# Saved entries
= Beginning of Section =
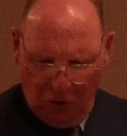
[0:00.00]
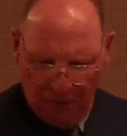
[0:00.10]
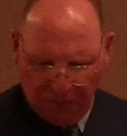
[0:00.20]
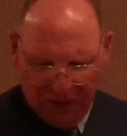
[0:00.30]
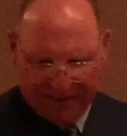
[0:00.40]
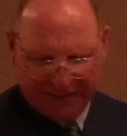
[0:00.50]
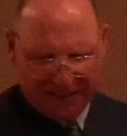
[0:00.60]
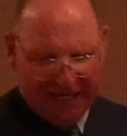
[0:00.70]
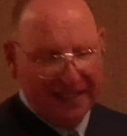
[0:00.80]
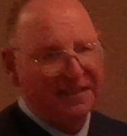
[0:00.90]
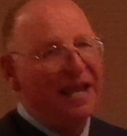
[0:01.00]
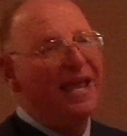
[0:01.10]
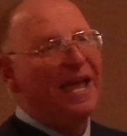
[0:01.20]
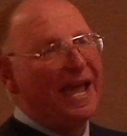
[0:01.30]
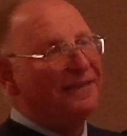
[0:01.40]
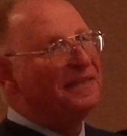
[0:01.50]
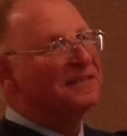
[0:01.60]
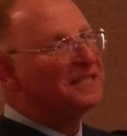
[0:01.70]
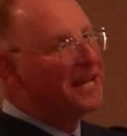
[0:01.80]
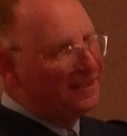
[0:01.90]
corporate sin and the
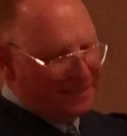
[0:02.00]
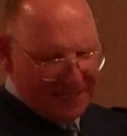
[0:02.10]
sins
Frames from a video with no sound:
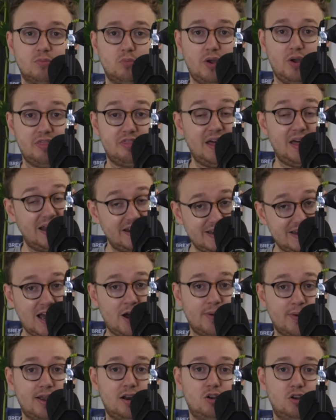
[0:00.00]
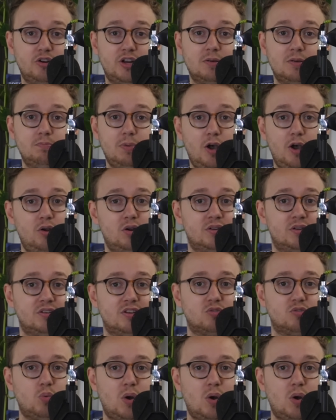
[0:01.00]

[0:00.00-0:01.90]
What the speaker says: with that now including Poland as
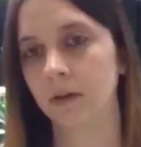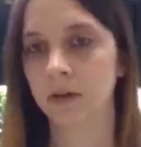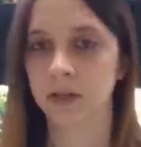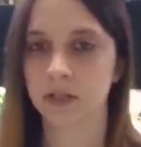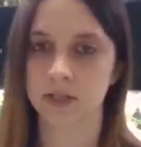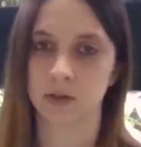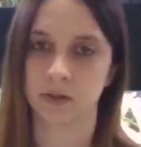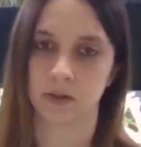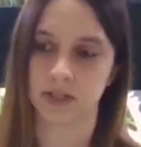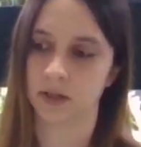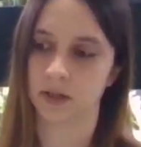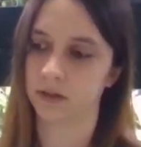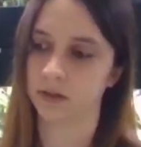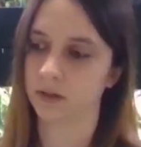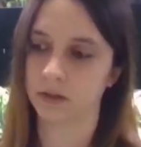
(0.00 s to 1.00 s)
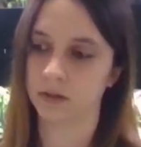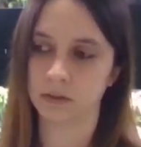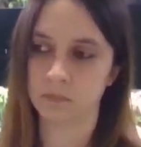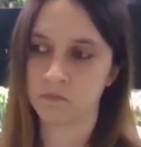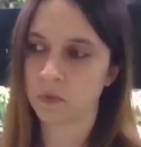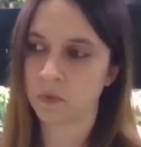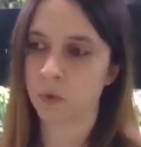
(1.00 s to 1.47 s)
So they'll tell the
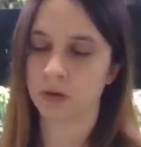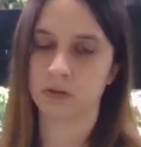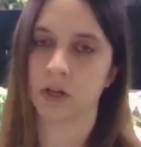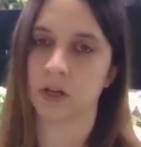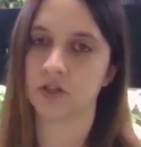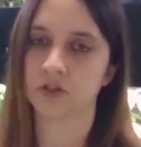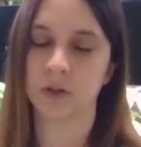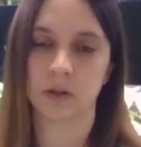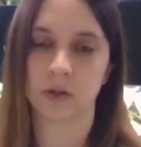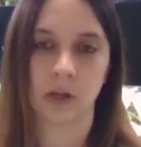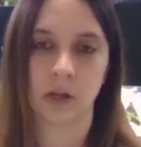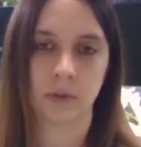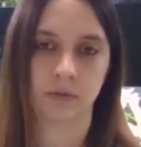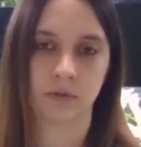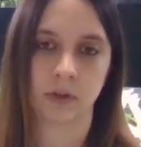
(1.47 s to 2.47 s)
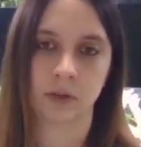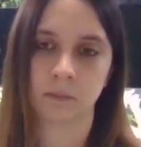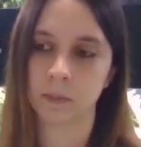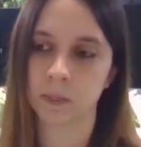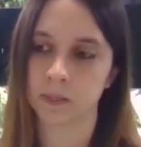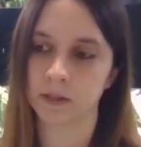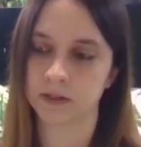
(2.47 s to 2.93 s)
whatever country they're coming
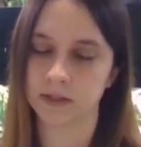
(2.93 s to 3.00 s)
from,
= End of Section =
# Aim of the exercise
Print the data once more without any change, skipping each picture.

# Solution
[0:00.00]
[0:00.10]
[0:00.20]
[0:00.30]
[0:00.40]
[0:00.50]
[0:00.60]
[0:00.70]
[0:00.80]
[0:00.90]
[0:01.00]
[0:01.10]
[0:01.20]
[0:01.30]
[0:01.40]
[0:01.50]
[0:01.60]
[0:01.70]
[0:01.80]
[0:01.90]
corporate sin and the
[0:02.00]
[0:02.10]
sins
Frames from a video with no sound:
[0:00.00]
[0:01.00]

[0:00.00-0:01.90]
What the speaker says: with that now including Poland as
(0.00 s to 1.00 s)
(1.00 s to 1.47 s)
So they'll tell the
(1.47 s to 2.47 s)
(2.47 s to 2.93 s)
whatever country they're coming
(2.93 s to 3.00 s)
from,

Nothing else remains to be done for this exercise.